REQUIRED WORK - Copy out, exactly as given, every line from the line with "[00:10:44.08 to 00:10:45.08]" to the end of the listing, both of those lines included.

TASK INPUT: Begin

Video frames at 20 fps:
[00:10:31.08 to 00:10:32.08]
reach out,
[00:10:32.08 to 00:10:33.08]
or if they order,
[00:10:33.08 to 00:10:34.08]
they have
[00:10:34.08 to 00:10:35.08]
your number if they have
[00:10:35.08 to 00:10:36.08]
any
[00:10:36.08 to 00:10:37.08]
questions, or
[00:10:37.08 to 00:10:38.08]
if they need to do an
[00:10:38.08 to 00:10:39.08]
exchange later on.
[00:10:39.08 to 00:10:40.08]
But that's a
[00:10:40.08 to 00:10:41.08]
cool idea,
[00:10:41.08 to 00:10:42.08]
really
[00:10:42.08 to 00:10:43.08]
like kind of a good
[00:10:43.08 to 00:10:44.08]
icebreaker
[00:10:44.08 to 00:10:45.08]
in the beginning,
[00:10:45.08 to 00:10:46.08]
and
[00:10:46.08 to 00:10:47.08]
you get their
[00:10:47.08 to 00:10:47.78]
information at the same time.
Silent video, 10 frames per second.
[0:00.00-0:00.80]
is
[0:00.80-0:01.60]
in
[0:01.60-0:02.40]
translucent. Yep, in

TASK INPUT: End

RESULT BELOW -
[00:10:44.08 to 00:10:45.08]
in the beginning,
[00:10:45.08 to 00:10:46.08]
and
[00:10:46.08 to 00:10:47.08]
you get their
[00:10:47.08 to 00:10:47.78]
information at the same time.
Silent video, 10 frames per second.
[0:00.00-0:00.80]
is
[0:00.80-0:01.60]
in
[0:01.60-0:02.40]
translucent. Yep, in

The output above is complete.